2010 Kuşağı Öykü Kanonu Soruşturması - 41: Engin Türkgeldi

"2010 Kuşağı Öykü Kanonu" adını verdiğimiz ve Türk öyküsüne dergilerde, kitaplarda hayat veren yazarlarımızla birlikte bir soruşturma gerçekleştiriyoruz. Öykücüler, hem kendilerini anlatacak hem de öykü anlayışlarının penceresindeki görünen dünyayı bize aktaracaktır. Kırk birinci soruşturmamıza yanıt veren öykücü ve doktor Engin Türkgeldi olacak. 1980'de Kayseri'de dünyaya geldi. 2004'te Cerrahpaşa Tıp Fakültesinden mezun oldu. Eylül 2014'ten beri bir hastanenin kadın hastalıkları ve doğum bölümünde çalışmalarına devam etmektedir. Öyküleri: Hayalet Gemi, Sarnıç Öykü, Öykülem, Karahindiba, Mürekkepbalığı dergilerinde çıktı. İlk kitabı internette Gölgeler Ordusu adıyla 2003'te yayımlandı. İlk matbu kitabı Orada Bir Yerde Can Yayınları'ndan 2017'nin Haziran ayında okurlarla buluştu. Ekşisözlük'te Paul Auster'ı sevdiğini ileten bir entry vardır. 

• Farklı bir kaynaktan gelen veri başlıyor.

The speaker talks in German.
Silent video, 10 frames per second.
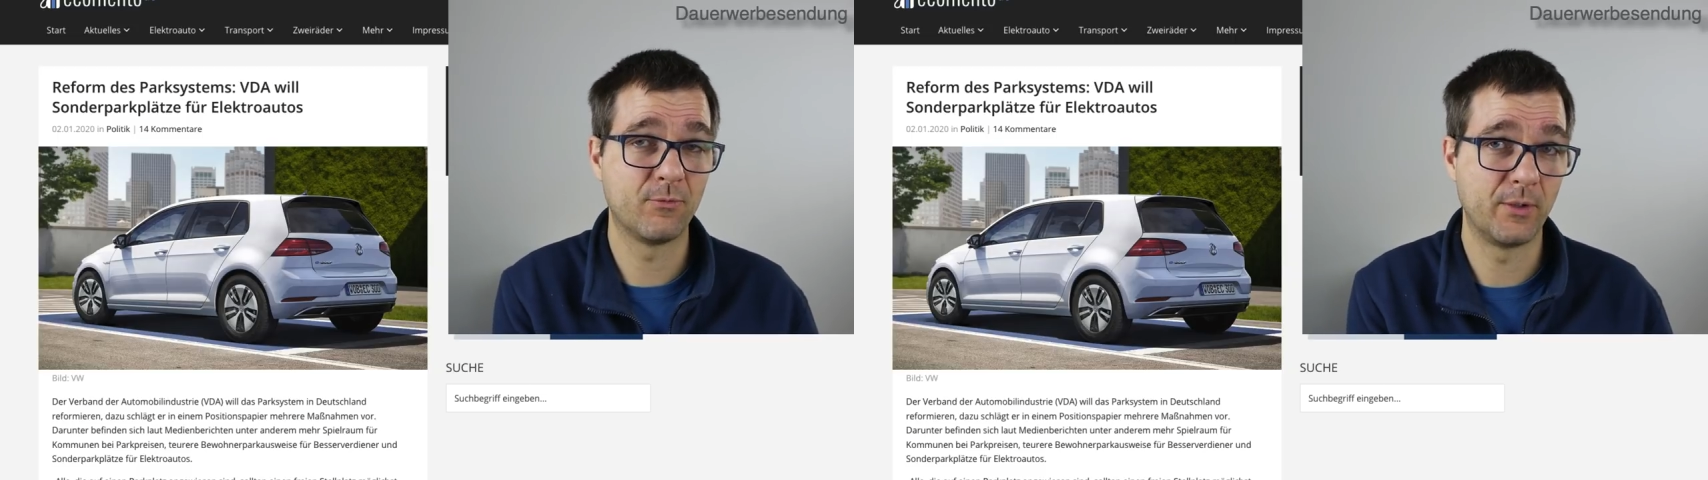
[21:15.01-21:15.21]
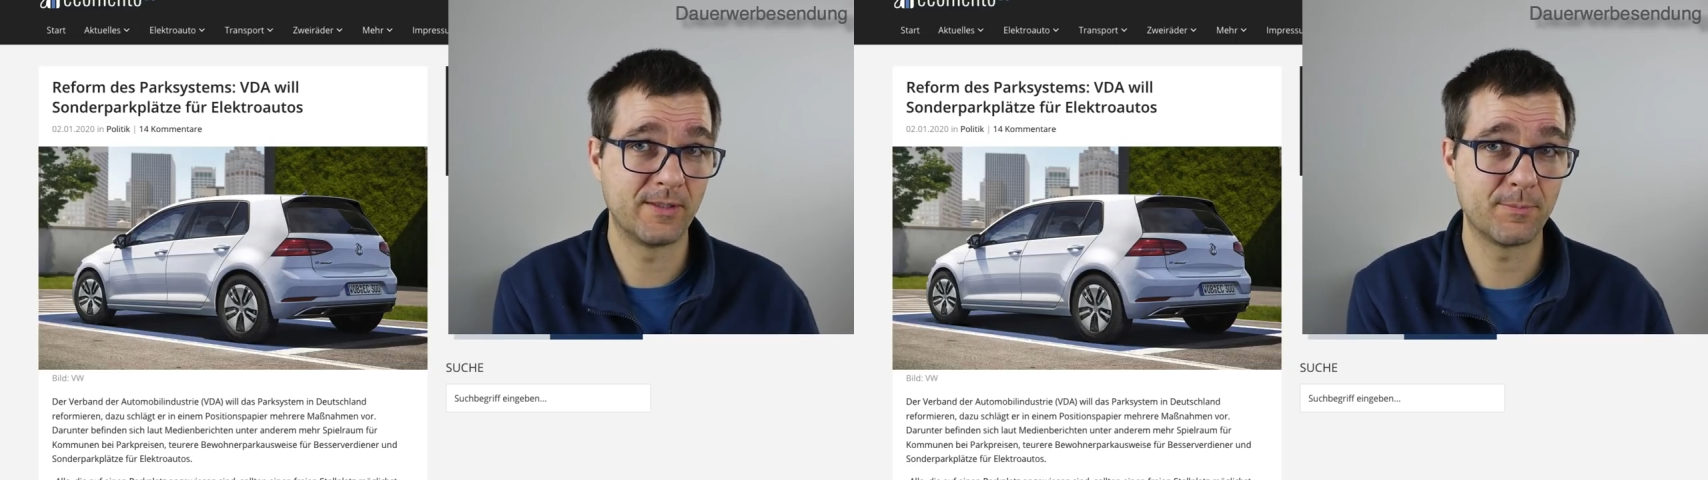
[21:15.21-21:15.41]

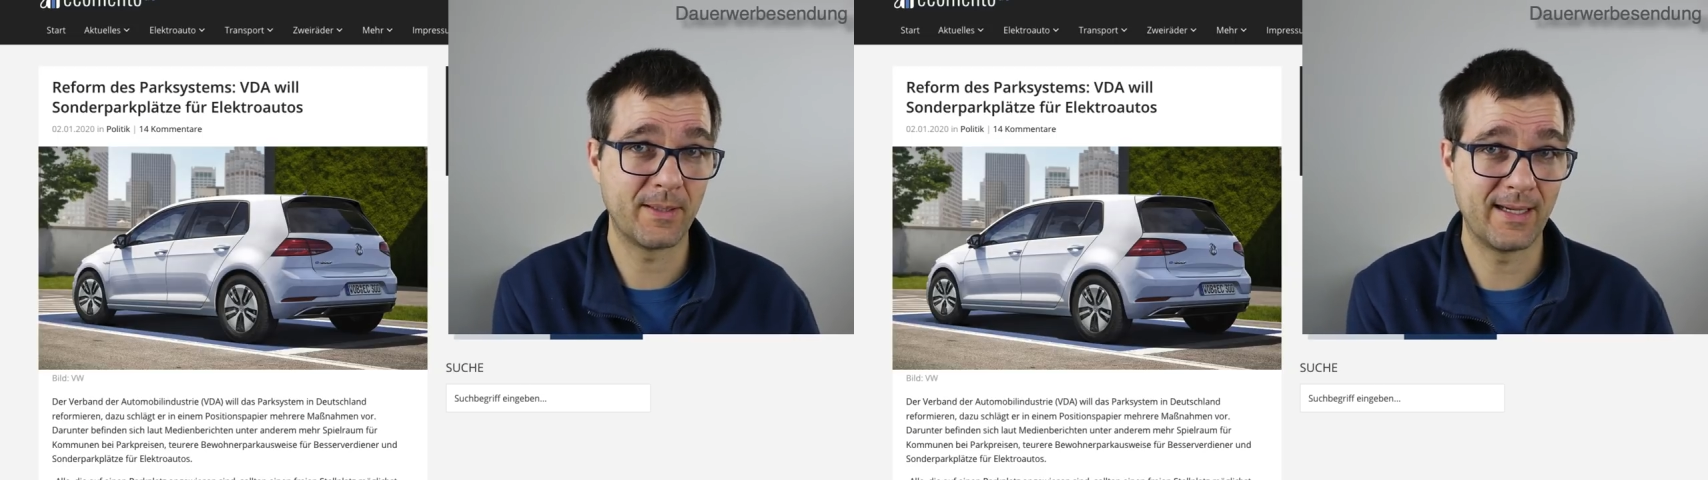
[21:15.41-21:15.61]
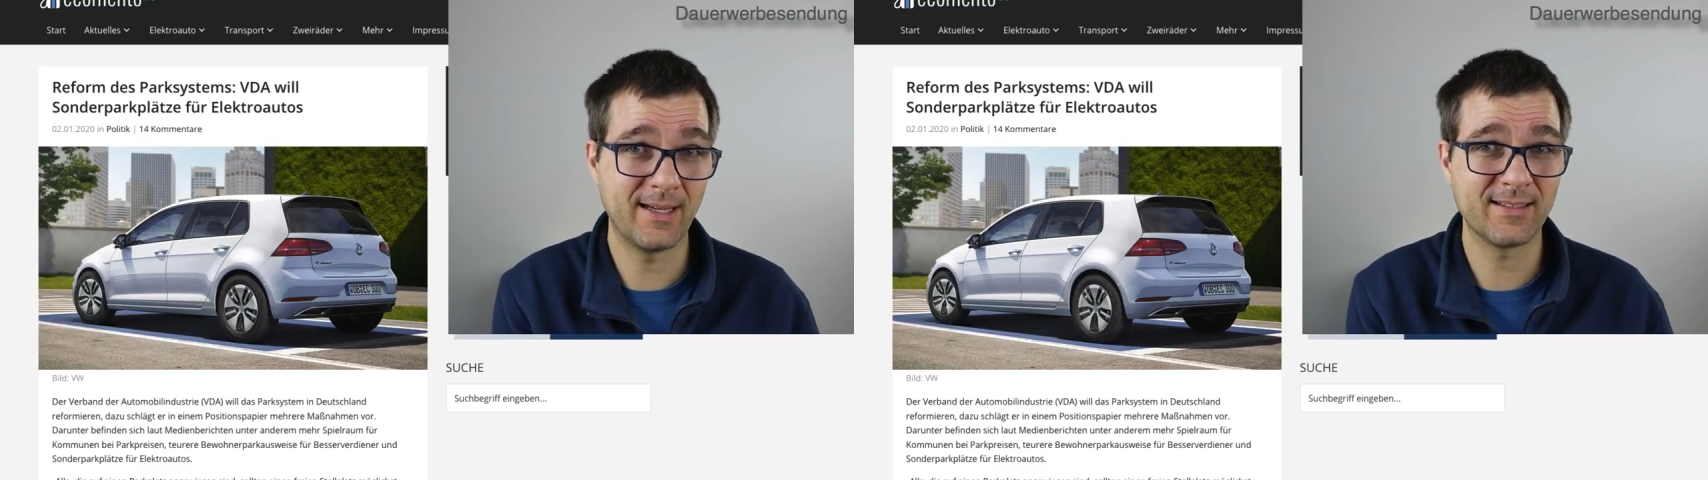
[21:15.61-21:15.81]
wo es
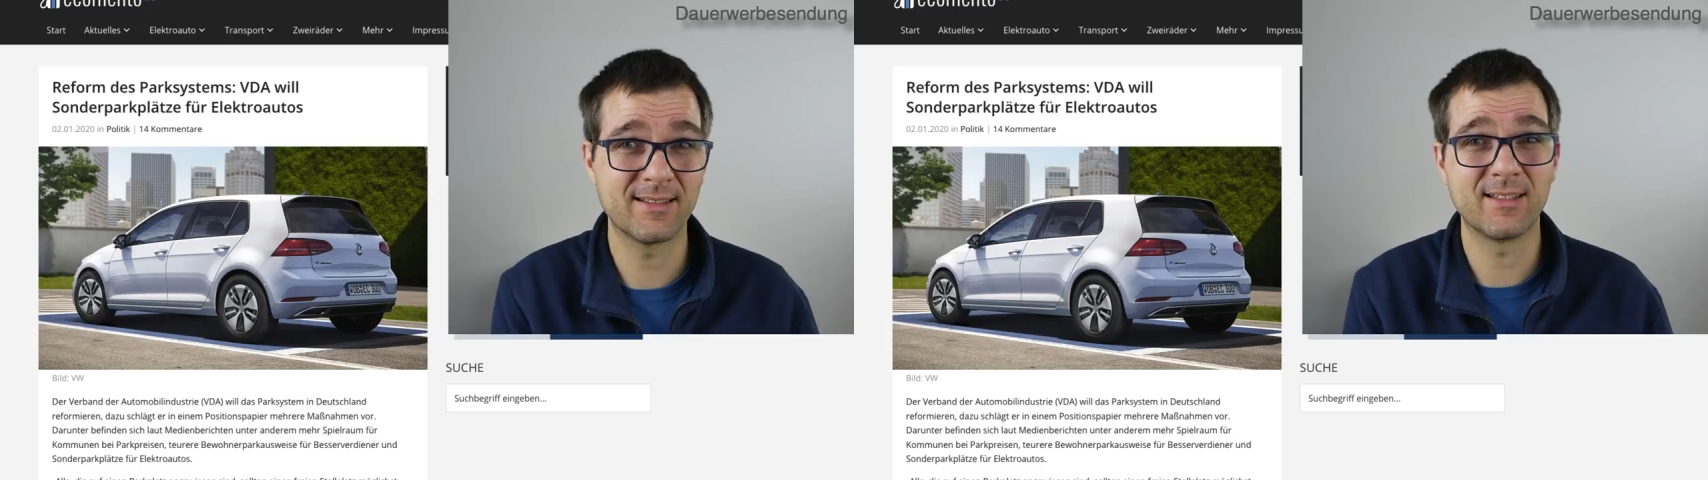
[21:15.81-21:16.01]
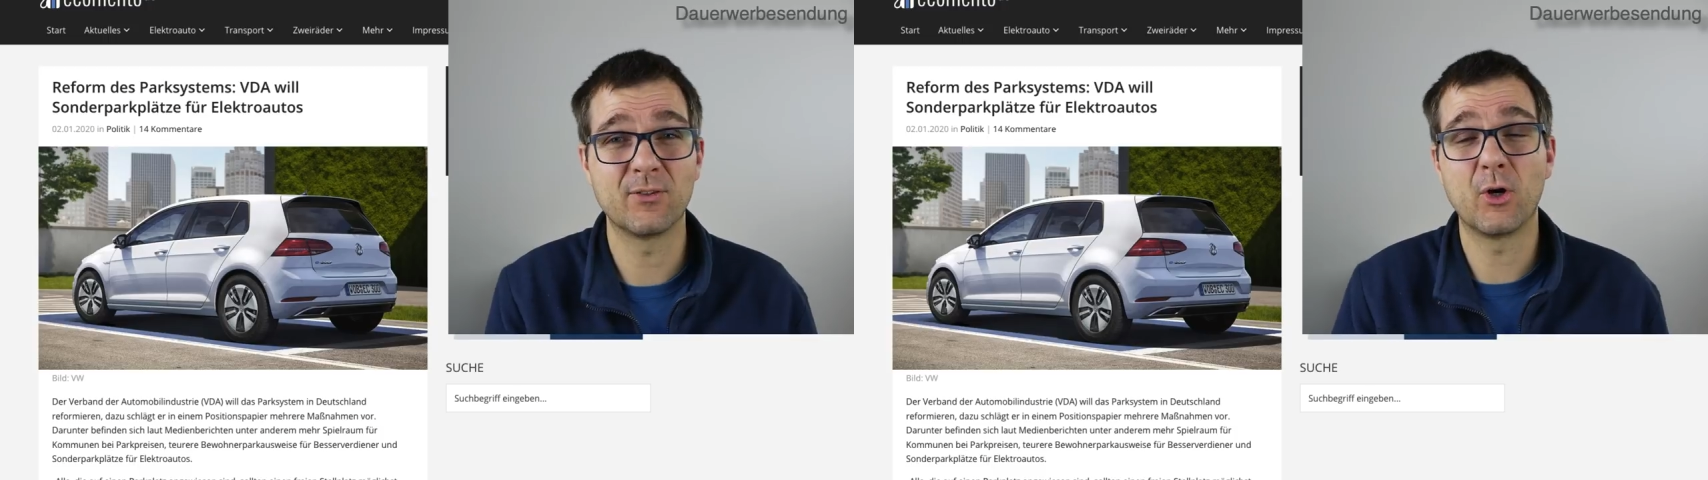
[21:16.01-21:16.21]
parkt,
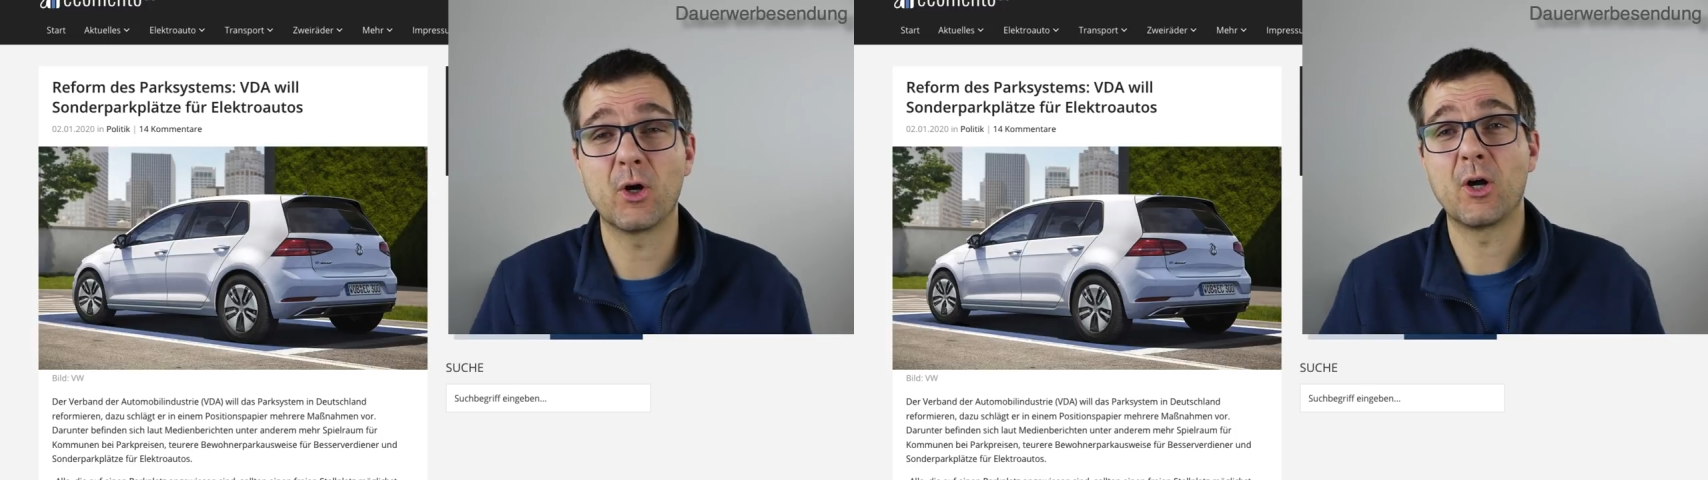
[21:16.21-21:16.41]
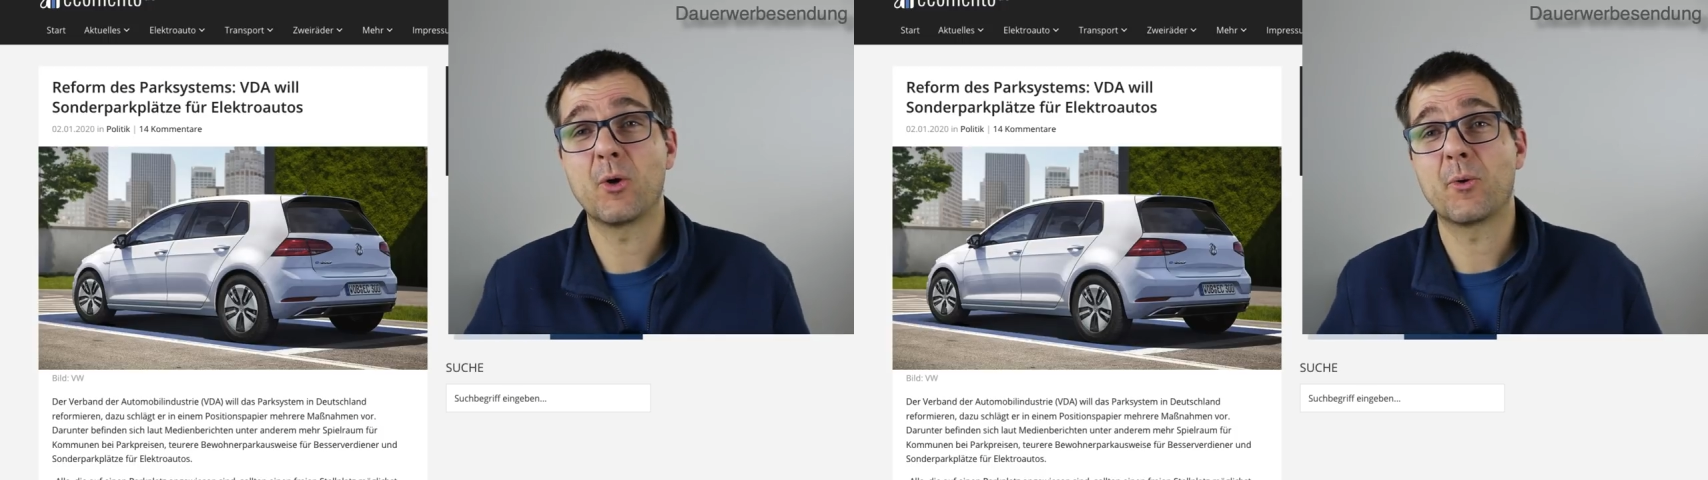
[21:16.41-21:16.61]
dass also
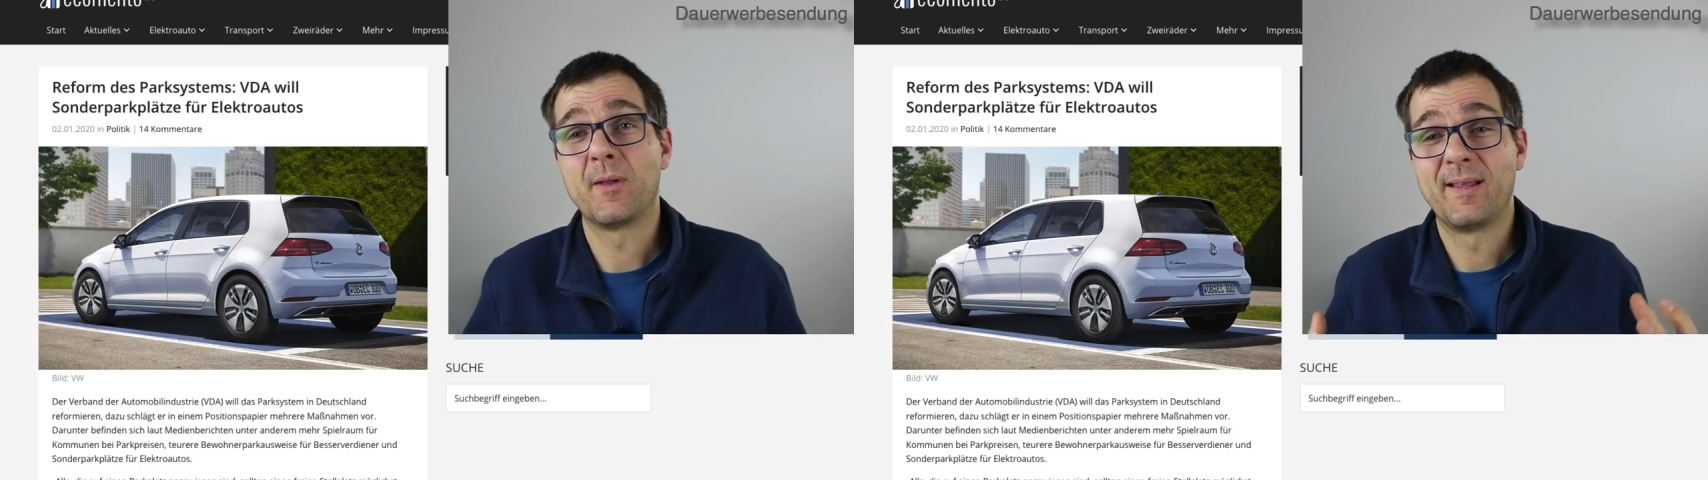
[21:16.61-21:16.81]
auch, auch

1- Metinlerinizi var eden dil olan Türkçeye bir gün minnet borcunuzu ödemek için ne yapmak istersiniz?

İddialı bir projem yok ama yapabileceğim en iyi şeyin, dilimizi elimden geldiğince düzgün, doğru kullanmak olduğunu düşünüyorum. Bu saygı da minnetin bir parçası.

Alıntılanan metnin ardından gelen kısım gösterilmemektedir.